Please reproduce the data in full, exactly as it stands.
Data for the task: Begin
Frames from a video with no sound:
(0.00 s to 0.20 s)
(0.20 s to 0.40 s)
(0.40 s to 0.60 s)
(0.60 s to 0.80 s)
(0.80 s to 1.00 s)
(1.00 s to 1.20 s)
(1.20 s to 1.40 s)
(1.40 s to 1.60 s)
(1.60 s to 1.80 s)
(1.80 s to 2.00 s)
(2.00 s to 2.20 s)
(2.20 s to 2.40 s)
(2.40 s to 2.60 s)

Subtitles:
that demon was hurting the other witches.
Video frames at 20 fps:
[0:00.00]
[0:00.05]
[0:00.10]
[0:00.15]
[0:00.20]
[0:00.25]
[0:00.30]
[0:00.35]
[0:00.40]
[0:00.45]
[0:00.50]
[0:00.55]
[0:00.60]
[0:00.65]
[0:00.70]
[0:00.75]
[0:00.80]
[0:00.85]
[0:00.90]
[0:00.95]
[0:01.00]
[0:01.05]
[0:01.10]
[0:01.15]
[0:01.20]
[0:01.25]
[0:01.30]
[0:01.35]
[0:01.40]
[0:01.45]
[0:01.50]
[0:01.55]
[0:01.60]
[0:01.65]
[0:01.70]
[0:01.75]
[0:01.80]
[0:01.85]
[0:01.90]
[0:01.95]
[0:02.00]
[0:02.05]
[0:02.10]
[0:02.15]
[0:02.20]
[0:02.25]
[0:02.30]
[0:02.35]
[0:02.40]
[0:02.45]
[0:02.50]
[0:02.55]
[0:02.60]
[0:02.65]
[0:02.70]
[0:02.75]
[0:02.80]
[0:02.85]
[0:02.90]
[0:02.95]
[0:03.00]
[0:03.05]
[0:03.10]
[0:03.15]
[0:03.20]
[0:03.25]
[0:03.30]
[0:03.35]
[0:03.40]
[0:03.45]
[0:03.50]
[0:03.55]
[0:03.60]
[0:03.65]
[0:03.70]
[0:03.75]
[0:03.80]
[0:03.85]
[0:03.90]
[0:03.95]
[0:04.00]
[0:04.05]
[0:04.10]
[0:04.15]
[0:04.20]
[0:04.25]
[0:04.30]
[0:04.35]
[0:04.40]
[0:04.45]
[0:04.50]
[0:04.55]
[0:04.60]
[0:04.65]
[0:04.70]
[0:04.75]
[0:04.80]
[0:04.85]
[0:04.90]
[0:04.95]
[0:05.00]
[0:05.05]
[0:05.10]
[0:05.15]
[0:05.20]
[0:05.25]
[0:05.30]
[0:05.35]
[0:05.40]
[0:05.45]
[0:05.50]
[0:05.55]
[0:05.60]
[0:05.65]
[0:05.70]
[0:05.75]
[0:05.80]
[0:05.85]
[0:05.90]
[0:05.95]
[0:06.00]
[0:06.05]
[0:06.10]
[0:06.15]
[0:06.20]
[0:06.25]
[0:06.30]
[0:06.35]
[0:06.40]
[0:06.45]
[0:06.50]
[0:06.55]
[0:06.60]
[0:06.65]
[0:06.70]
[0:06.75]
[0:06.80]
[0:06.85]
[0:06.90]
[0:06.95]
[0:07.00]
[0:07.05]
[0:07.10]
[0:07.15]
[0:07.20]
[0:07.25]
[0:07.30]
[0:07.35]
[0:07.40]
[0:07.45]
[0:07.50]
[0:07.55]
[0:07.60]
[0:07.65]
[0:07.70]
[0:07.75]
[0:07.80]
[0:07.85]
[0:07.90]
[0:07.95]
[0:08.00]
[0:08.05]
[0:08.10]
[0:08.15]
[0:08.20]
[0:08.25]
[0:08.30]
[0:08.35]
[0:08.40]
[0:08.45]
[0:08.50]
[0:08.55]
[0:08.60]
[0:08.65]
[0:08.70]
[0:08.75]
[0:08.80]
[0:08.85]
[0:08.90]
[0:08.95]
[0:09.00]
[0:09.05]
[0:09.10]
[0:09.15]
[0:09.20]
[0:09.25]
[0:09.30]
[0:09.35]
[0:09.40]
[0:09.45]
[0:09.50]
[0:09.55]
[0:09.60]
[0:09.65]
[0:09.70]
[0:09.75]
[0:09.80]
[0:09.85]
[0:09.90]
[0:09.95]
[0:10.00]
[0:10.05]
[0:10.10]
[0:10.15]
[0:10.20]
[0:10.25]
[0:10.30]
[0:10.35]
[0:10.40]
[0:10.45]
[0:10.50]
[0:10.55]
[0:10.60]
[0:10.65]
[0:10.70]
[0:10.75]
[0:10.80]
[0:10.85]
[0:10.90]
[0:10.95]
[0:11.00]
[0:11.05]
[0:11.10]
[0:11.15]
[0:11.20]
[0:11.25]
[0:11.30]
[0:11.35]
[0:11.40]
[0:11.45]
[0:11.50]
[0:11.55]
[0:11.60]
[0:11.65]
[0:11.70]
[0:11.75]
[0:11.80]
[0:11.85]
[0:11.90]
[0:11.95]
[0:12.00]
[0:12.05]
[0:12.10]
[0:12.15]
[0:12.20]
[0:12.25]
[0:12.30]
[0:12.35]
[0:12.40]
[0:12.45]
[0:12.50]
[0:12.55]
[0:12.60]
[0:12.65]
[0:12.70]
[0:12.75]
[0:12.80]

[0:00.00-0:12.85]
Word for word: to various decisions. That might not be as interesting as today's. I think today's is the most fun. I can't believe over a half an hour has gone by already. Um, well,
Data for the task: End
_Exercise result_
Frames from a video with no sound:
(0.00 s to 0.20 s)
(0.20 s to 0.40 s)
(0.40 s to 0.60 s)
(0.60 s to 0.80 s)
(0.80 s to 1.00 s)
(1.00 s to 1.20 s)
(1.20 s to 1.40 s)
(1.40 s to 1.60 s)
(1.60 s to 1.80 s)
(1.80 s to 2.00 s)
(2.00 s to 2.20 s)
(2.20 s to 2.40 s)
(2.40 s to 2.60 s)

Subtitles:
that demon was hurting the other witches.
Video frames at 20 fps:
[0:00.00]
[0:00.05]
[0:00.10]
[0:00.15]
[0:00.20]
[0:00.25]
[0:00.30]
[0:00.35]
[0:00.40]
[0:00.45]
[0:00.50]
[0:00.55]
[0:00.60]
[0:00.65]
[0:00.70]
[0:00.75]
[0:00.80]
[0:00.85]
[0:00.90]
[0:00.95]
[0:01.00]
[0:01.05]
[0:01.10]
[0:01.15]
[0:01.20]
[0:01.25]
[0:01.30]
[0:01.35]
[0:01.40]
[0:01.45]
[0:01.50]
[0:01.55]
[0:01.60]
[0:01.65]
[0:01.70]
[0:01.75]
[0:01.80]
[0:01.85]
[0:01.90]
[0:01.95]
[0:02.00]
[0:02.05]
[0:02.10]
[0:02.15]
[0:02.20]
[0:02.25]
[0:02.30]
[0:02.35]
[0:02.40]
[0:02.45]
[0:02.50]
[0:02.55]
[0:02.60]
[0:02.65]
[0:02.70]
[0:02.75]
[0:02.80]
[0:02.85]
[0:02.90]
[0:02.95]
[0:03.00]
[0:03.05]
[0:03.10]
[0:03.15]
[0:03.20]
[0:03.25]
[0:03.30]
[0:03.35]
[0:03.40]
[0:03.45]
[0:03.50]
[0:03.55]
[0:03.60]
[0:03.65]
[0:03.70]
[0:03.75]
[0:03.80]
[0:03.85]
[0:03.90]
[0:03.95]
[0:04.00]
[0:04.05]
[0:04.10]
[0:04.15]
[0:04.20]
[0:04.25]
[0:04.30]
[0:04.35]
[0:04.40]
[0:04.45]
[0:04.50]
[0:04.55]
[0:04.60]
[0:04.65]
[0:04.70]
[0:04.75]
[0:04.80]
[0:04.85]
[0:04.90]
[0:04.95]
[0:05.00]
[0:05.05]
[0:05.10]
[0:05.15]
[0:05.20]
[0:05.25]
[0:05.30]
[0:05.35]
[0:05.40]
[0:05.45]
[0:05.50]
[0:05.55]
[0:05.60]
[0:05.65]
[0:05.70]
[0:05.75]
[0:05.80]
[0:05.85]
[0:05.90]
[0:05.95]
[0:06.00]
[0:06.05]
[0:06.10]
[0:06.15]
[0:06.20]
[0:06.25]
[0:06.30]
[0:06.35]
[0:06.40]
[0:06.45]
[0:06.50]
[0:06.55]
[0:06.60]
[0:06.65]
[0:06.70]
[0:06.75]
[0:06.80]
[0:06.85]
[0:06.90]
[0:06.95]
[0:07.00]
[0:07.05]
[0:07.10]
[0:07.15]
[0:07.20]
[0:07.25]
[0:07.30]
[0:07.35]
[0:07.40]
[0:07.45]
[0:07.50]
[0:07.55]
[0:07.60]
[0:07.65]
[0:07.70]
[0:07.75]
[0:07.80]
[0:07.85]
[0:07.90]
[0:07.95]
[0:08.00]
[0:08.05]
[0:08.10]
[0:08.15]
[0:08.20]
[0:08.25]
[0:08.30]
[0:08.35]
[0:08.40]
[0:08.45]
[0:08.50]
[0:08.55]
[0:08.60]
[0:08.65]
[0:08.70]
[0:08.75]
[0:08.80]
[0:08.85]
[0:08.90]
[0:08.95]
[0:09.00]
[0:09.05]
[0:09.10]
[0:09.15]
[0:09.20]
[0:09.25]
[0:09.30]
[0:09.35]
[0:09.40]
[0:09.45]
[0:09.50]
[0:09.55]
[0:09.60]
[0:09.65]
[0:09.70]
[0:09.75]
[0:09.80]
[0:09.85]
[0:09.90]
[0:09.95]
[0:10.00]
[0:10.05]
[0:10.10]
[0:10.15]
[0:10.20]
[0:10.25]
[0:10.30]
[0:10.35]
[0:10.40]
[0:10.45]
[0:10.50]
[0:10.55]
[0:10.60]
[0:10.65]
[0:10.70]
[0:10.75]
[0:10.80]
[0:10.85]
[0:10.90]
[0:10.95]
[0:11.00]
[0:11.05]
[0:11.10]
[0:11.15]
[0:11.20]
[0:11.25]
[0:11.30]
[0:11.35]
[0:11.40]
[0:11.45]
[0:11.50]
[0:11.55]
[0:11.60]
[0:11.65]
[0:11.70]
[0:11.75]
[0:11.80]
[0:11.85]
[0:11.90]
[0:11.95]
[0:12.00]
[0:12.05]
[0:12.10]
[0:12.15]
[0:12.20]
[0:12.25]
[0:12.30]
[0:12.35]
[0:12.40]
[0:12.45]
[0:12.50]
[0:12.55]
[0:12.60]
[0:12.65]
[0:12.70]
[0:12.75]
[0:12.80]

[0:00.00-0:12.85]
Word for word: to various decisions. That might not be as interesting as today's. I think today's is the most fun. I can't believe over a half an hour has gone by already. Um, well,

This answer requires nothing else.